And he also taught all of us who worked for him to keep the human aspect of political endeavours alive in all we do. When he called his wife throughout the day to ask what she was doing or to share a laugh about an on-air scrap he had with Sean Plunket, we were reminded that we shouldn't let our ambitions overshadow our relationships and families.
When he admitted to shedding a few tears when he feared a foreshore and seabed negotiation might collapse after years of work (later saved), he taught us about investing personally and emotionally in what we did.
And when at 63 he complained about his regular illnesses and chronic fight with sleeplessness and yet still delivered virtuoso performances in policy meetings and at question time, he left an office filled with twenty- and thirtysomethings in amazement.

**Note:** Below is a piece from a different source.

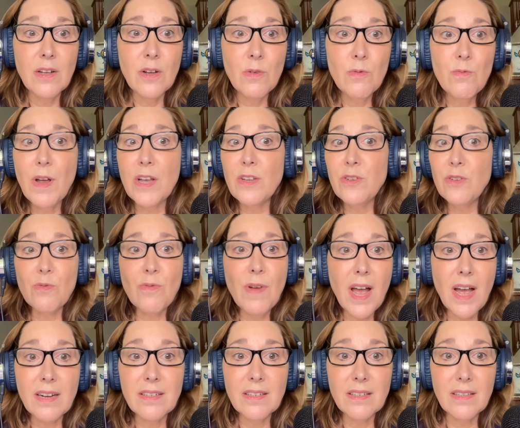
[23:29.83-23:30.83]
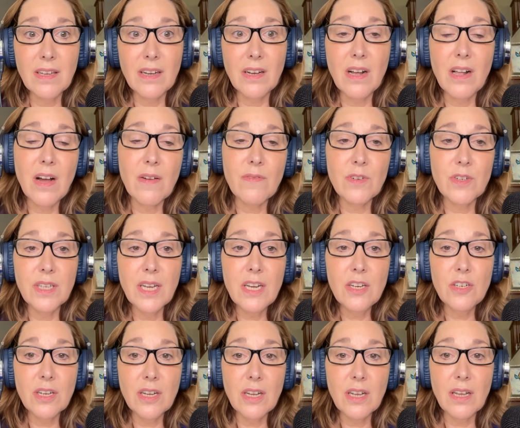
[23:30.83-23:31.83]
resurrect the
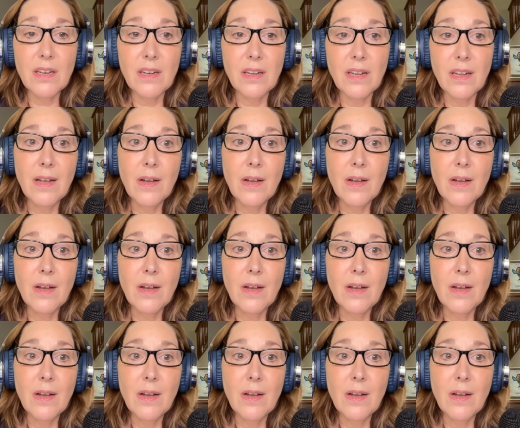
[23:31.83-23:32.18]
conversation,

Michael Cullen is known to all - even his enemies - as a man who worked tirelessly to better the fortune of New Zealanders.
By and large our politicians do work hard (although there are well-publicised exceptions!); something we tend to overlook when criticising them. And whilst Knauf reveals the human side to Cullen, it is his political legacy that he will be remembered for - and that legacy will not be remembered fondly by Keeping Stock. Knauf also touches on Cullen's crankiness, and he will of course be remembered for some infamous jibes which were caught on camera.
And whither now for Labour? Is Cullen the "glue" that has been holding the ship together since the election? We believe that he is, and from that perspective, Labour will miss Cullen far more than they miss Helen Clark.